H.R. and C.A.R. v. C.P. and J.M. – Pa. Superior – reported, precedential – December 18, 2019
Held: The Medical Marijuana Act does not preclude the trial court from making relevant findings concerning the effect of marijuana use, whether medical or recreational, on a parent’s ability to care for his or her child. Indeed, contrary to Father’s assertion, the Medical Marijuana Act expressly reaffirms § 5328(a) as the controlling mechanism for determining a child’s best interest. See 35 P.S. § 10231.2103(c) (“In determining the best interest of a child with respect to custody, the provisions of 23 Pa.C.S. Ch. 53 (relating to child custody) shall apply.”).
That statutory framework explicitly requires the fact-finder to consider not only a parent’s history of drug and alcohol use but also their mental health and physical conditions.

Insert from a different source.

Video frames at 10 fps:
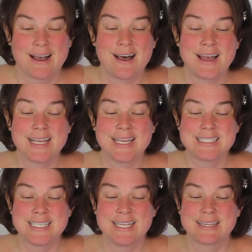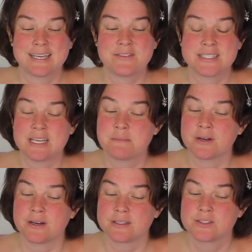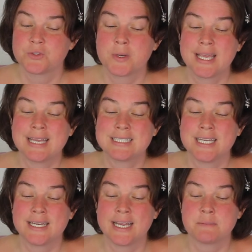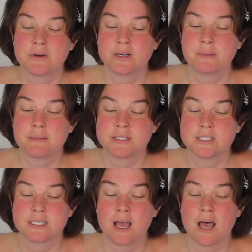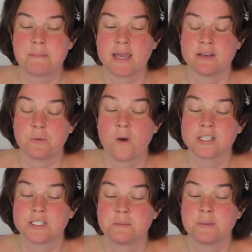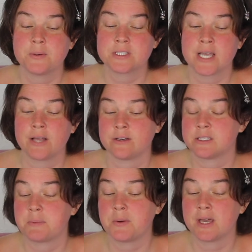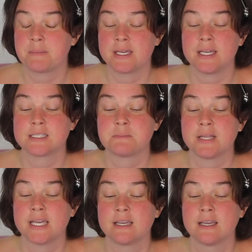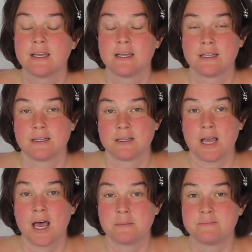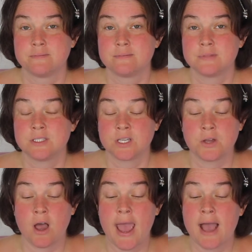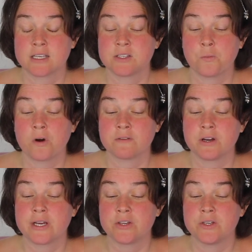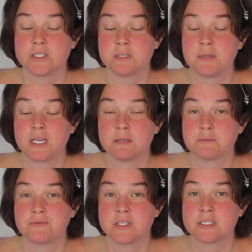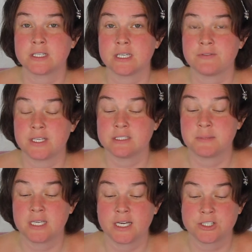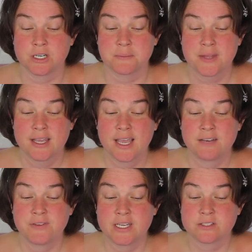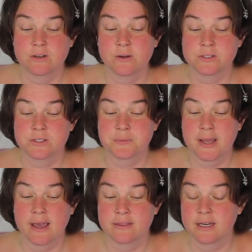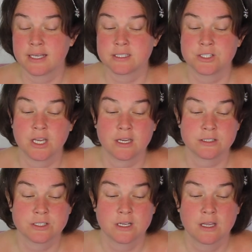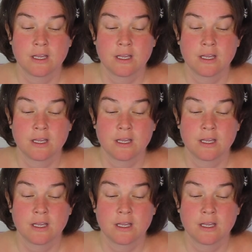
On 18th of December 2018, Amber Heard publishes an op-ed in the Washington Post titled "I spoke up against blank uh, acts that weren't very good to me physically of an intimate nature and faced our culture's wrath. That has to change."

Thus, rather than requiring the court to ignore Father’s marijuana use, the Medical Marijuana Act obligated the trial court to contemplate Father’s physical condition, i.e. the nerve pain he complains of in his right wrist, and his reliance upon medication to subdue that pain.
By way of comparison, OxyContin®, Vicodin®, codeine, and morphine are legal substances when prescribed by a physician; however, it is beyond cavil that, prior to making a custody determination, § 5328(a) (14) and (15) mandates that a trial court consider how a parent’s legal use of any of these substances impacts his or her child’s best interest. That is precisely the analysis that the trial court performed in the case at bar.